:: TASK INPUT ::
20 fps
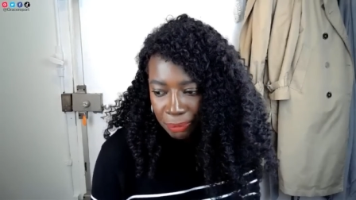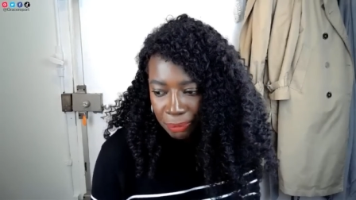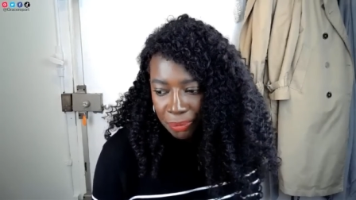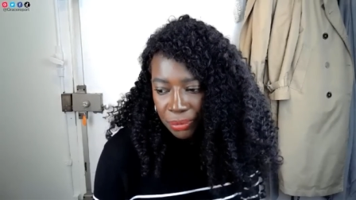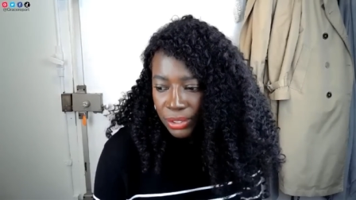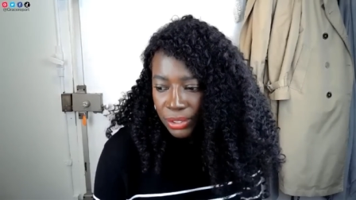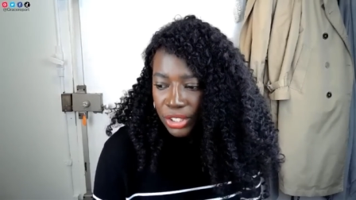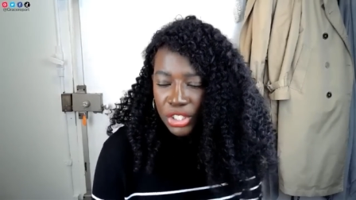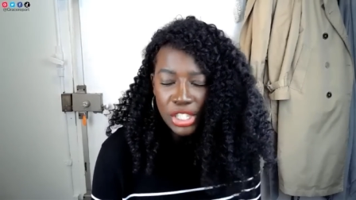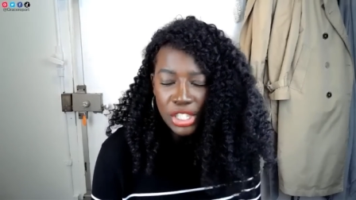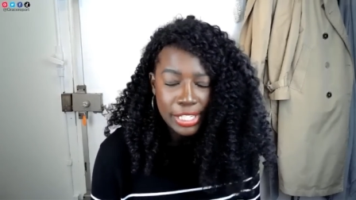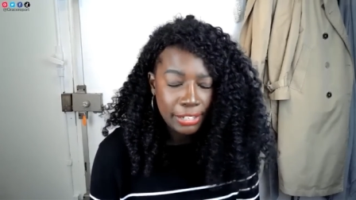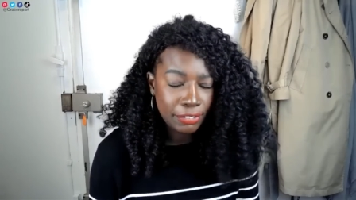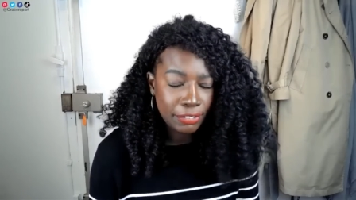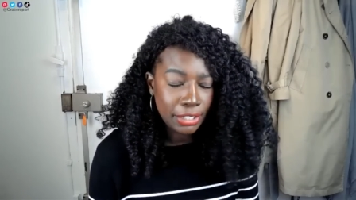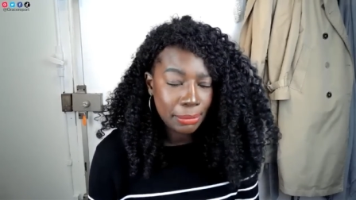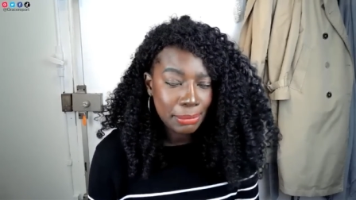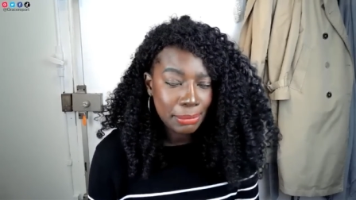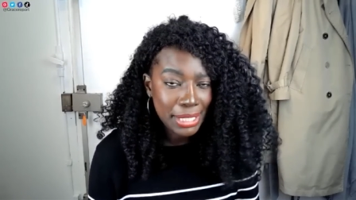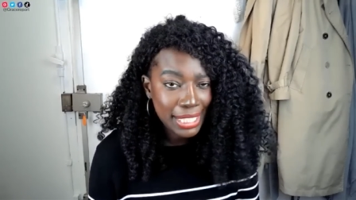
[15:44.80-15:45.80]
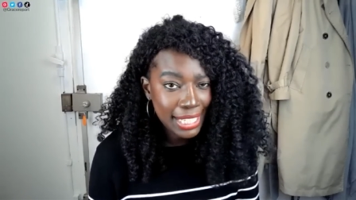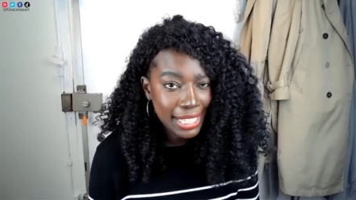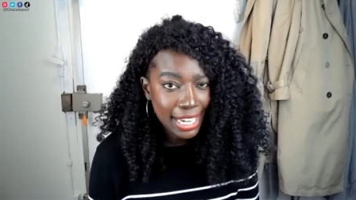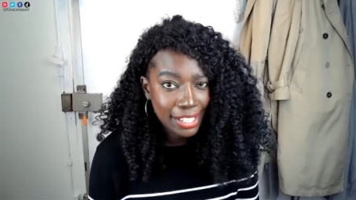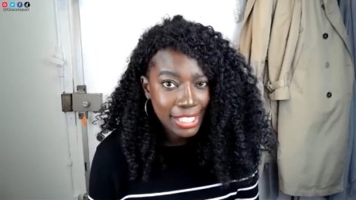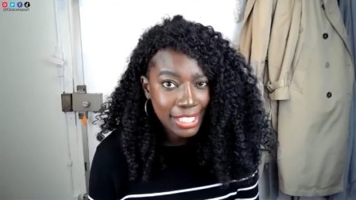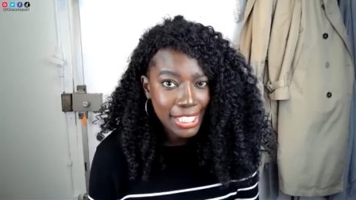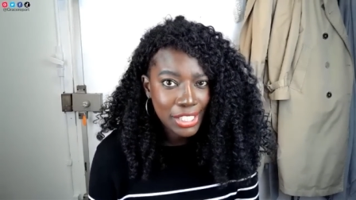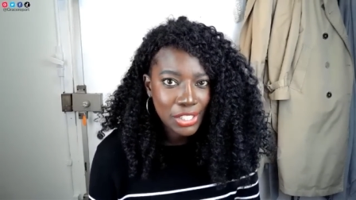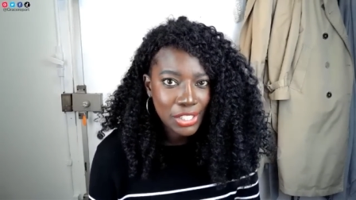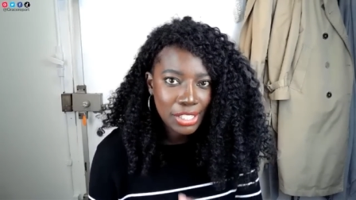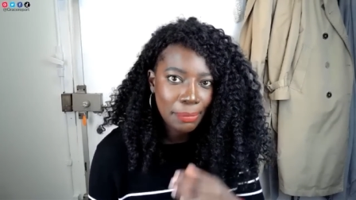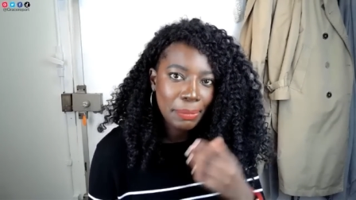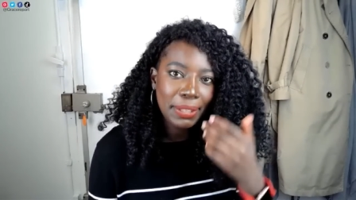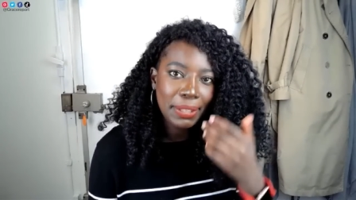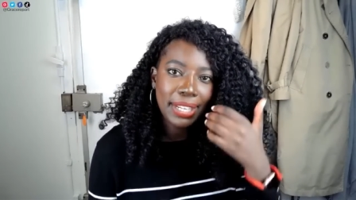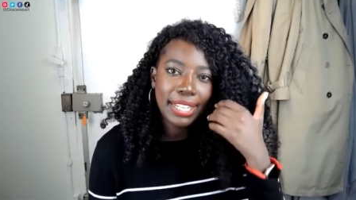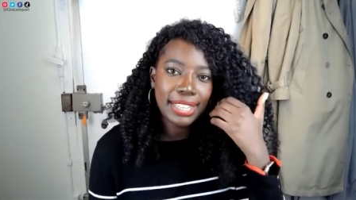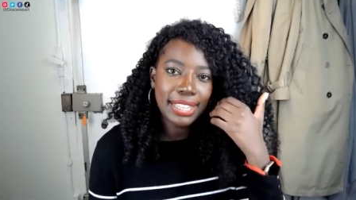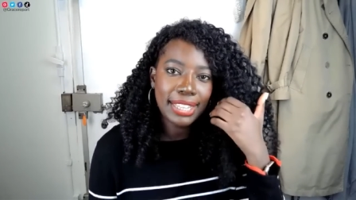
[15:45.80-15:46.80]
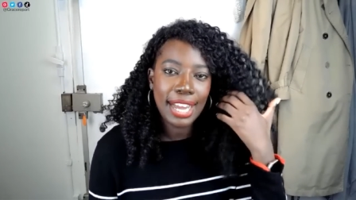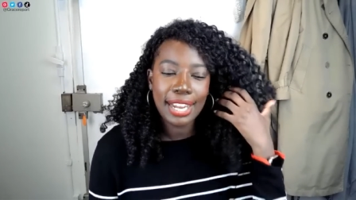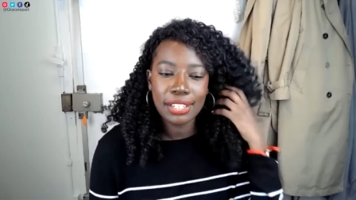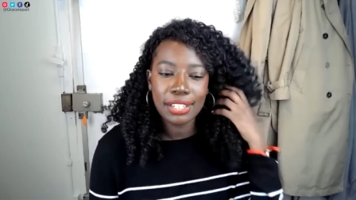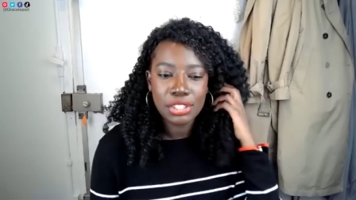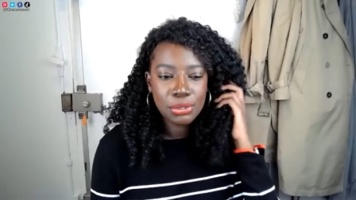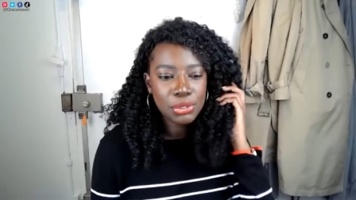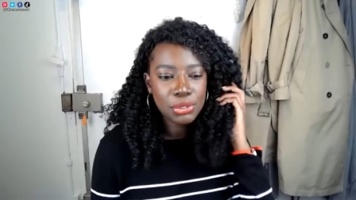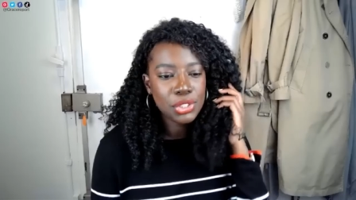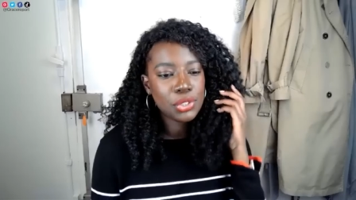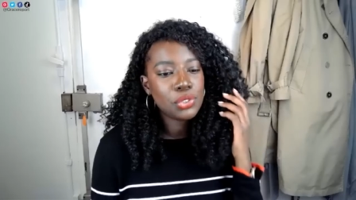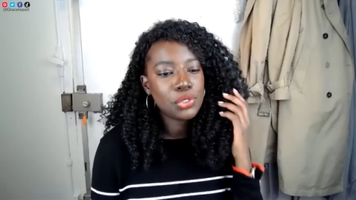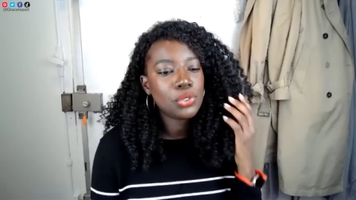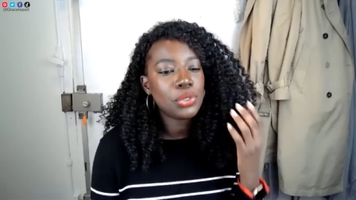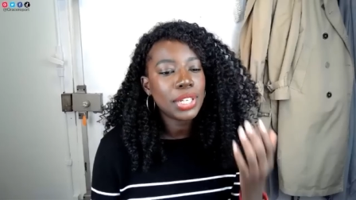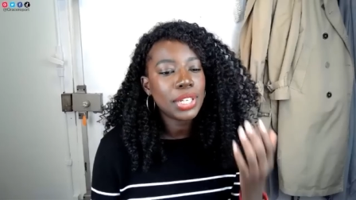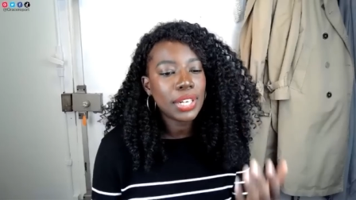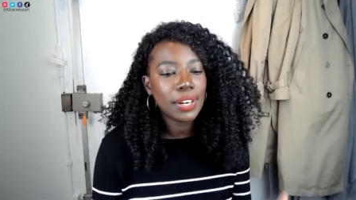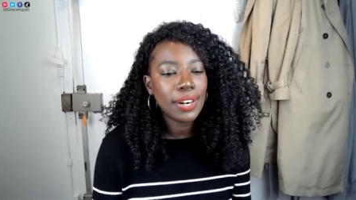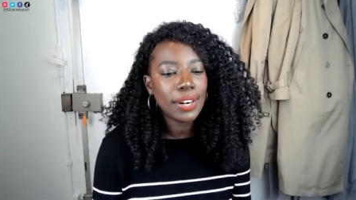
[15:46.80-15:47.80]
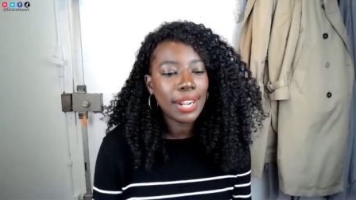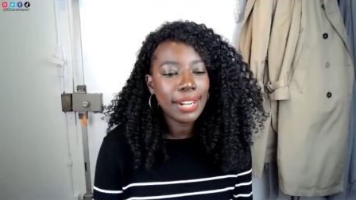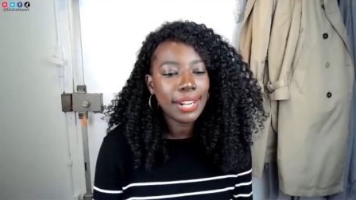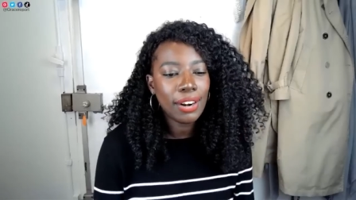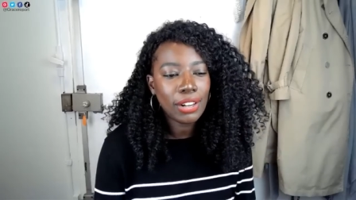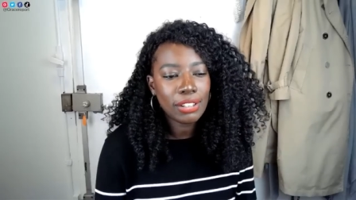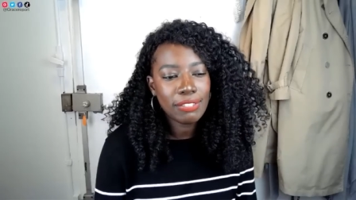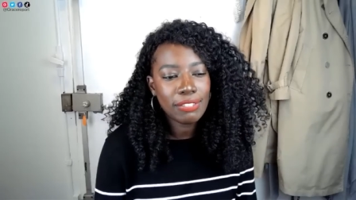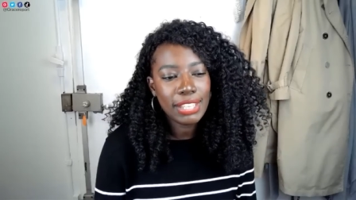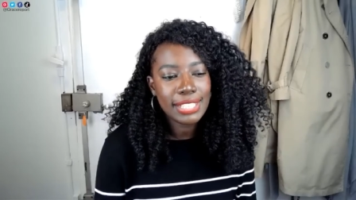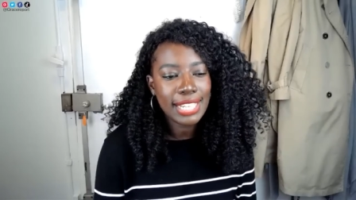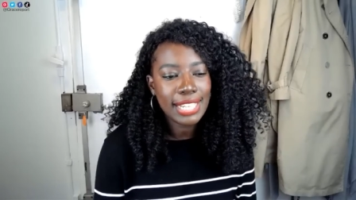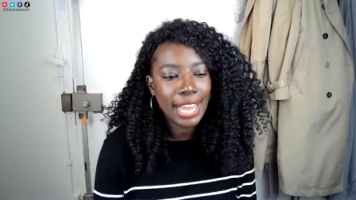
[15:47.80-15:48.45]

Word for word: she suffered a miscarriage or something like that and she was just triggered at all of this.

...

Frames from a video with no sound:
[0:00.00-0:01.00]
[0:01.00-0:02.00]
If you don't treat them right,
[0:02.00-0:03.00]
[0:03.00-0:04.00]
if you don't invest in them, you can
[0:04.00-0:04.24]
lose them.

:: EXERCISE ::
Of the records above, print only the lines from the one containing "[15:45.80-15:46.80]" through the one containing "Word for word: she", inclusive and unaltered, leaving out pictures.

:: SOLUTION ::
[15:45.80-15:46.80]
[15:46.80-15:47.80]
[15:47.80-15:48.45]

Word for word: she suffered a miscarriage or something like that and she was just triggered at all of this.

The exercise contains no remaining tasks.